Crucially, inside our ears, we have a collection of tiny hair cells of different heights, which are immersed in a fluid. These hair cells are precisely like the strings of our head massagers. They will only vibrate, if the fluid they are immersed in is vibrating at their natural frequency. Now, since this fluid is in contact with the air pressure right outside our ears, it vibrates accordingly to sound waves. So, amazingly, by detecting which hair cells are vibrating, our neuronal systems can distinguish the frequencies that make up the sound waves we are listening to! Isn’t it astonishing?

Waw! That is so cool!

So really, head massagers are simply macroscopic replica of the awesome physical setting which is in place in our ears! That is mind-blowing! Now, I should mention that there are other applications of resonance in medicine. Most notably is the famous Magnetic Resonance Imagery (MRI) which enables to track brain activity. Another interesting application may be cancer treatment.

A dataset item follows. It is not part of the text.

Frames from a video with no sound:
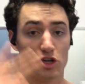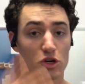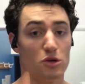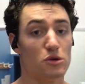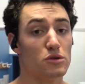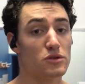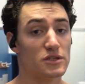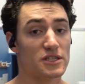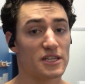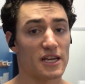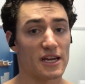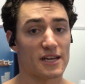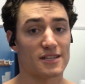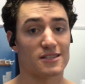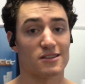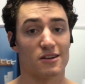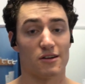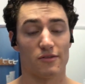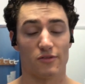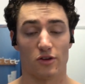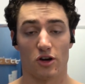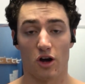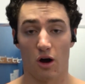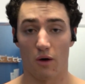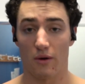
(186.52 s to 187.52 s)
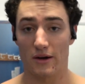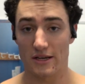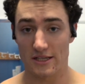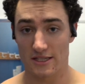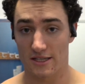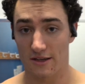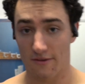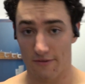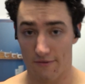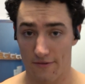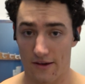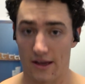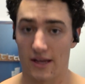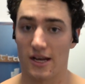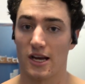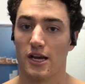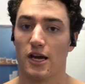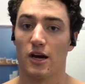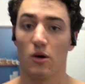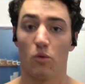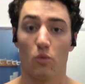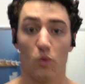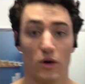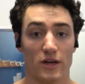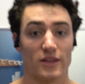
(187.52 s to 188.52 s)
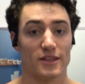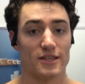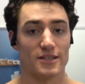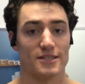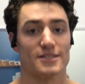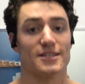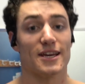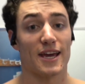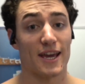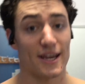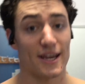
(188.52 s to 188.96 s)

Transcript: 2 sets of going to failure with this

## Music and Multiple Frequencies

Real sounds are actually additions of plenty of different frequencies. In fact, the surprising and yet fundamental result of Fourier analysis is the fact that all signals are compositions of different frequencies. But the same actually holds for natural frequencies.

What do you mean?

I mean that objects actually have several natural frequencies. Granted, some are more “natural” than others, but the fact that they do have several of these frequencies is a phenomenon which is essential to music. As it turns out, the reason why several different musical pitches are called by the same name do strongly relies on that fact!

Really? Are you saying that there is a strong connection between two notes do?

Yes! This is what’s beautiful pointed out by the amazing Marcus du Sautoy on the BBC show Story of Math:

But what is this strong connection? What does the halving of the string have to do with sound harmony?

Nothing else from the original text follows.